Observation: God was in the midst of establishing patterns for the Hebrews’ spiritual lives. After much detail, the text shifts to the matter of a national census, and God mandated that every person pay a ransom for his own life at the time of being counted.
Application: What’s going on here? The uncreated God of the universe, the One who already owns everything, expects to extract a ransom from each of His subjects? That isn’t the way I thought this was supposed to work. I thought He was the sacrifice, that it was He who had come to be a ransom for many. Today’s verse seems to contradict that, to turn on its head everything I understood about the Gospel.
This doesn’t seem fair. After all, a census was God’s idea; the people didn’t volunteer for it. Then, He demanded a half-shekel penalty as ransom. This sounds like a fund-raising bazaar in the school gym, where, to raise money for a worthy cause, we can send a friend to jail from which he can gain release only if enough money is given. While the one jailed may not have actually volunteered, he at least knew the rules when he entered the room. Besides, it’s all done in good humor, and the prisoner is glad to provide ransom for his freedom.

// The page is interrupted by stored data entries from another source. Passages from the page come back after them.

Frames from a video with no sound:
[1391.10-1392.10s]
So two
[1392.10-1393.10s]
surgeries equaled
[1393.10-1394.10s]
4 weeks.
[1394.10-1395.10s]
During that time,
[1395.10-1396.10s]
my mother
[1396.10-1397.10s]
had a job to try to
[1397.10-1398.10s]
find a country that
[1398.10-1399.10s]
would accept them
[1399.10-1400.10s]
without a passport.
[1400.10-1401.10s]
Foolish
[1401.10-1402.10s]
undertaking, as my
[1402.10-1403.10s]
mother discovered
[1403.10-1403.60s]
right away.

But isn’t the point of Christ’s story that He came to pay for us a ransom we could never pay for ourselves? Didn’t He come to be my redemption? The only way this command in Exodus makes any sense is to see it through the lens of a lovesick God whose passion is to fill heaven with voluntary lovers of His dear Son. He embraced the Cross from the beginning and declared within Himself a willingness to give everything he had for my purchase.

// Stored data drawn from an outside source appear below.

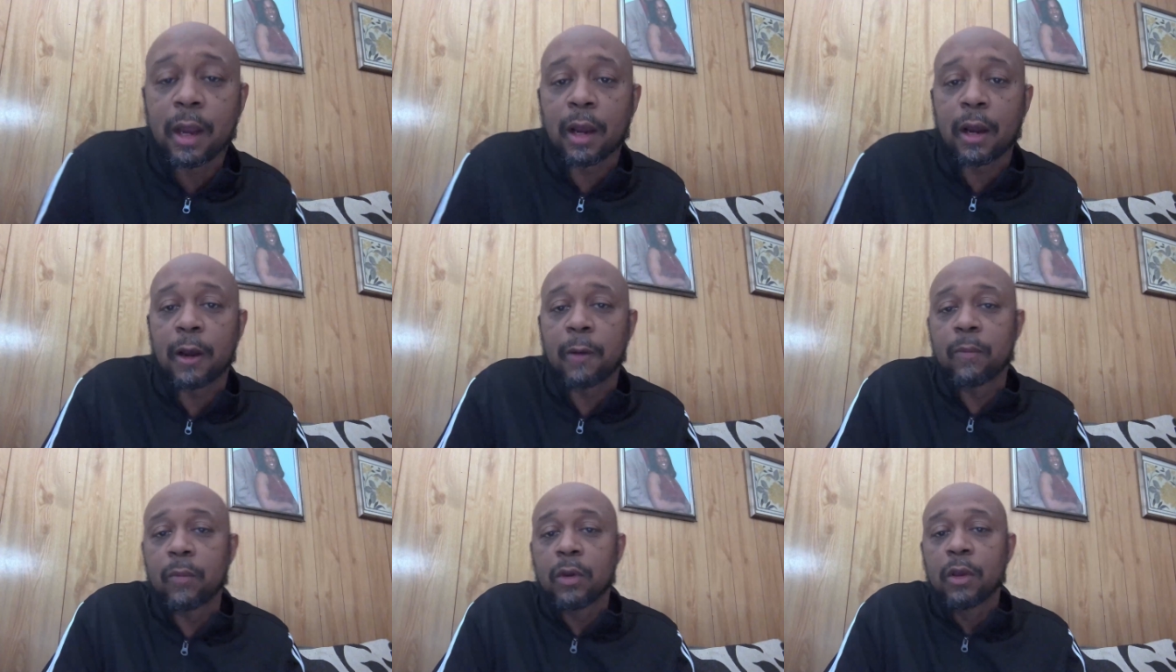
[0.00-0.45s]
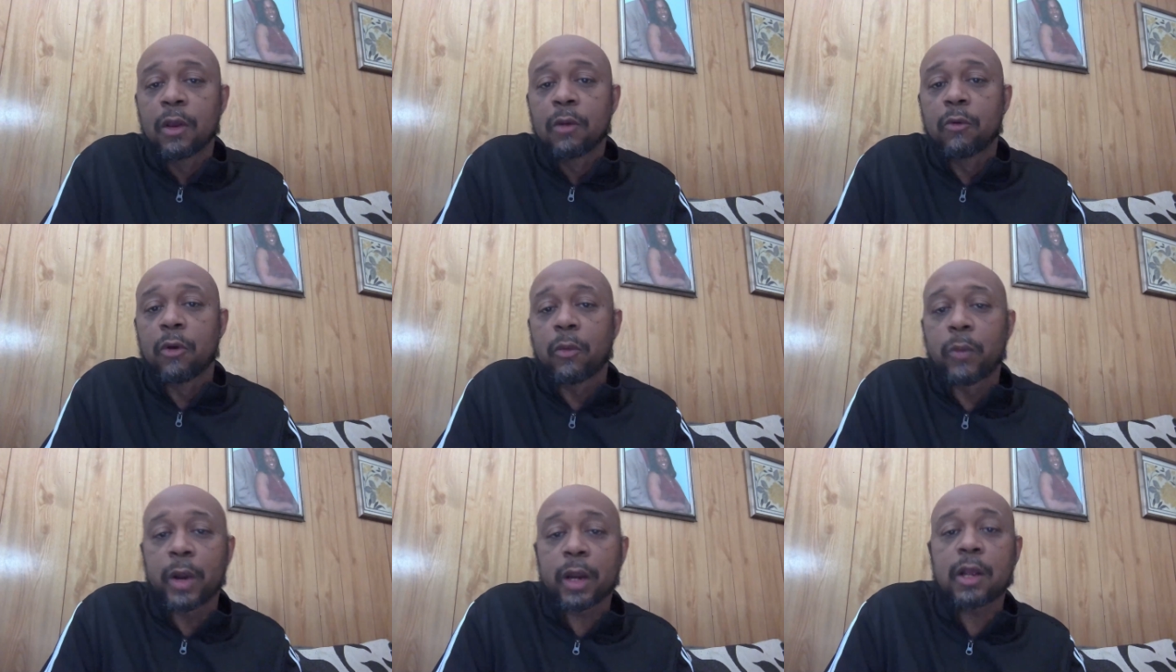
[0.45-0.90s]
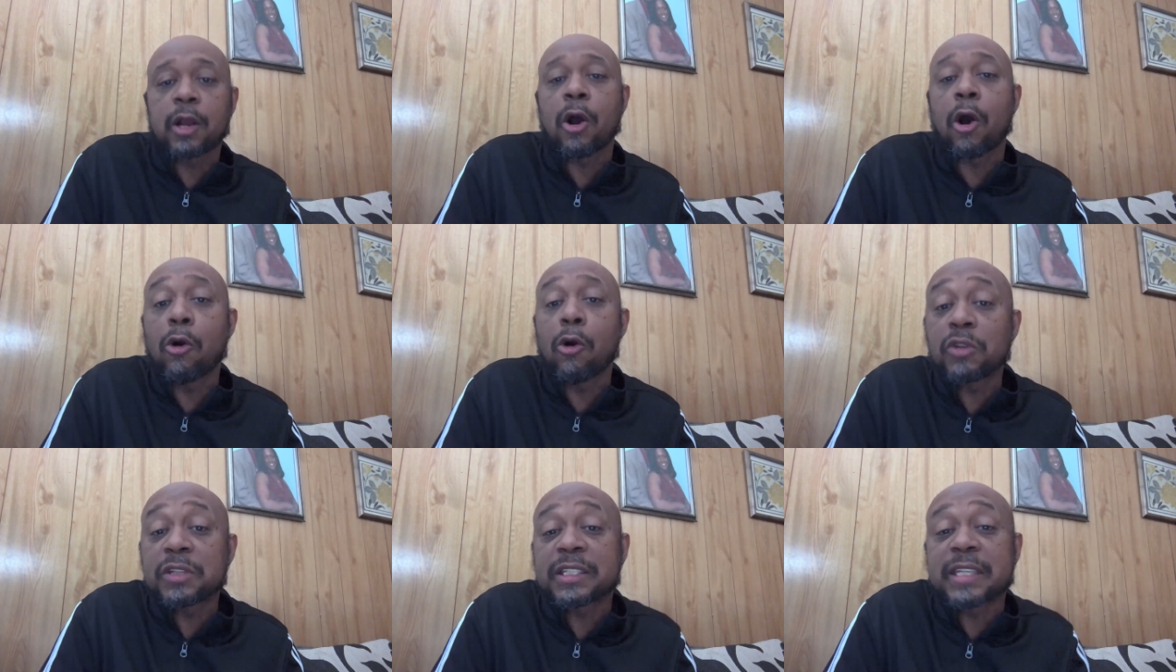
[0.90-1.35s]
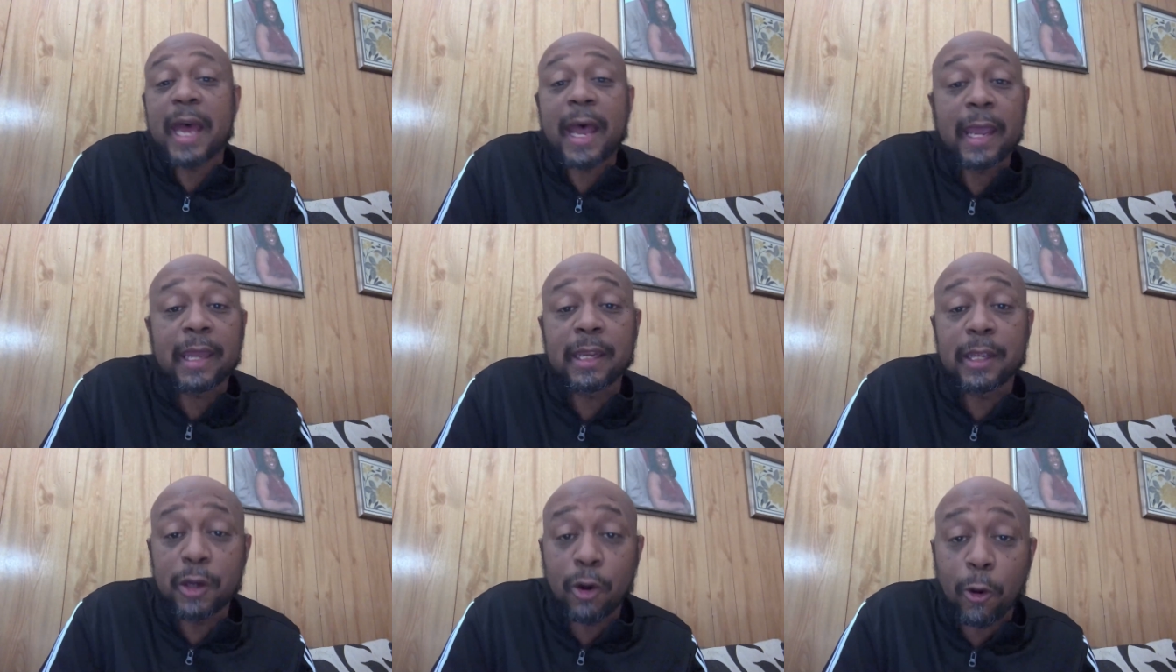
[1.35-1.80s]
Um, when we're
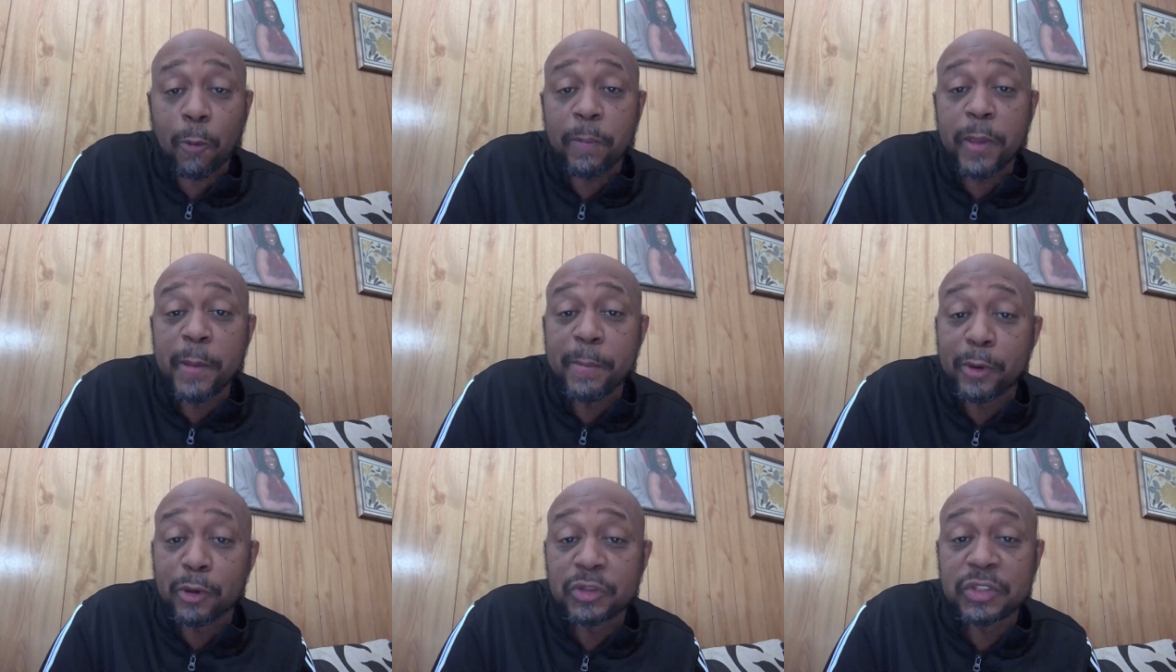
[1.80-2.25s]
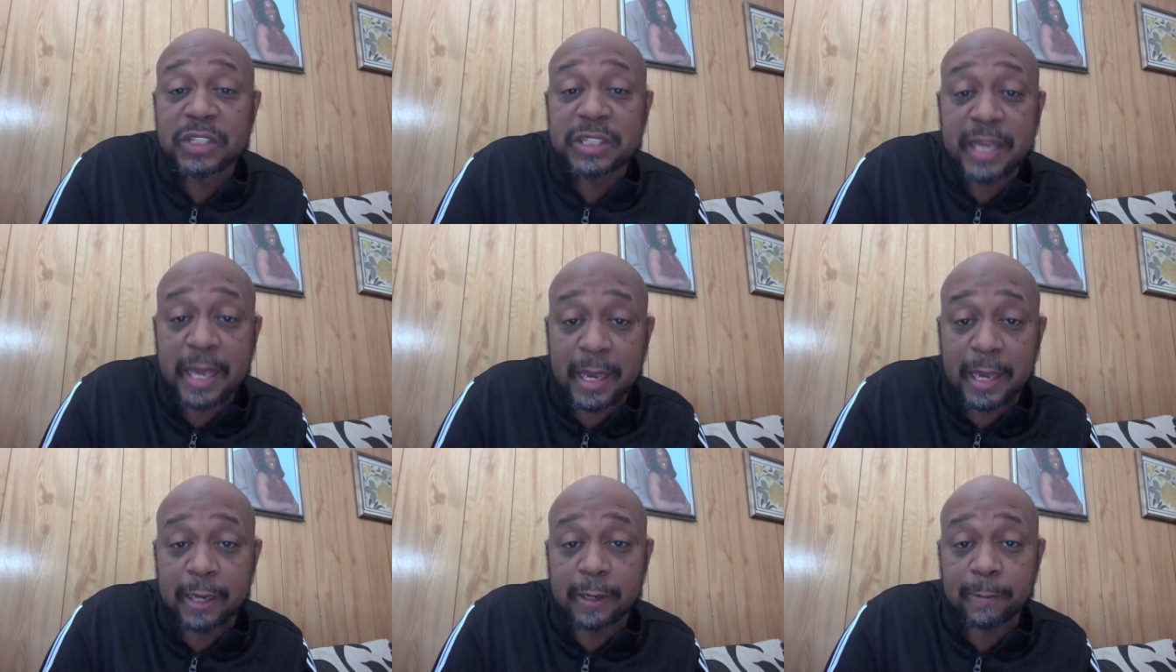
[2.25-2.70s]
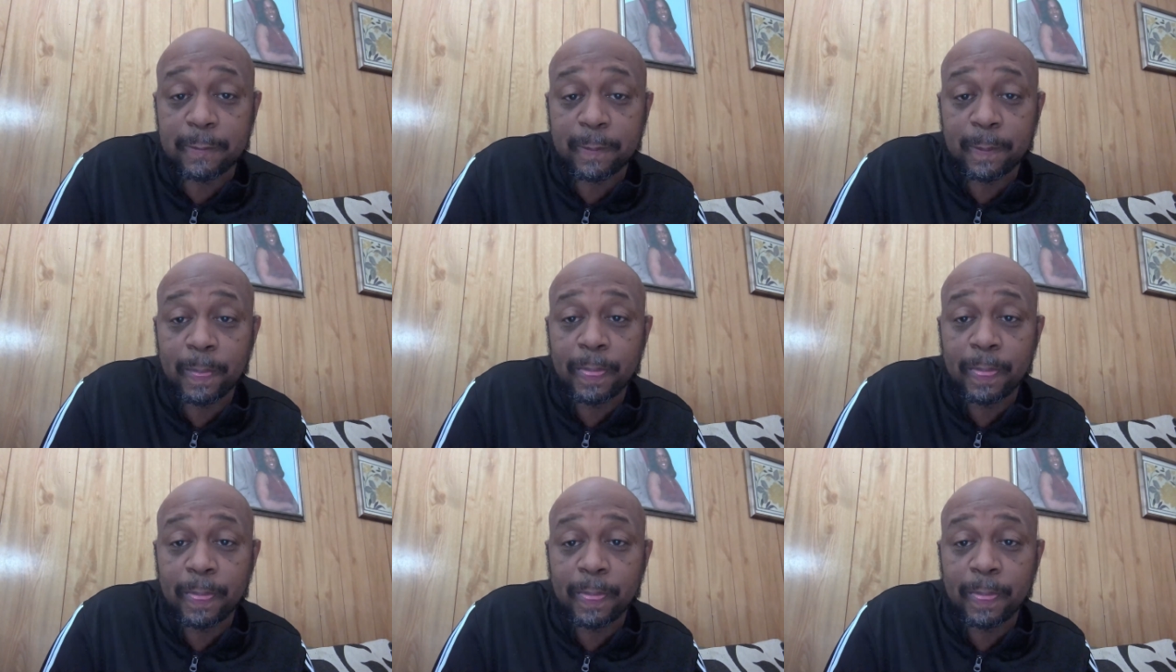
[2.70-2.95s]
co-signing on people's sin,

Yet I too often behave like an egocentric actor at the close of a stage production, taking accolades from the throne room, happily receiving flowers tossed my way as somehow well deserved. “Yes,” I think, “I hear the angels’ applause, thank you very much.” The thought occurs that mine was indeed a boffo performance; see what a wonderful price God Himself was willing to pay? But when the last curtain call has ended, when I am no longer the focus of the stage lights, my final review will not consider just His awful sacrifice, but mine, as well. The old man must have yielded completely to the new; death of all that flesh holds dear is the only ransom acceptable to Him.
Prayer: Lord Jesus, in Your commitment to me is a call for me to wholly die to self. The ransom You require for my life is far more than a half-shekel; it is everything I have, everything I am. Stir within me the zeal to respond to Your matchless love.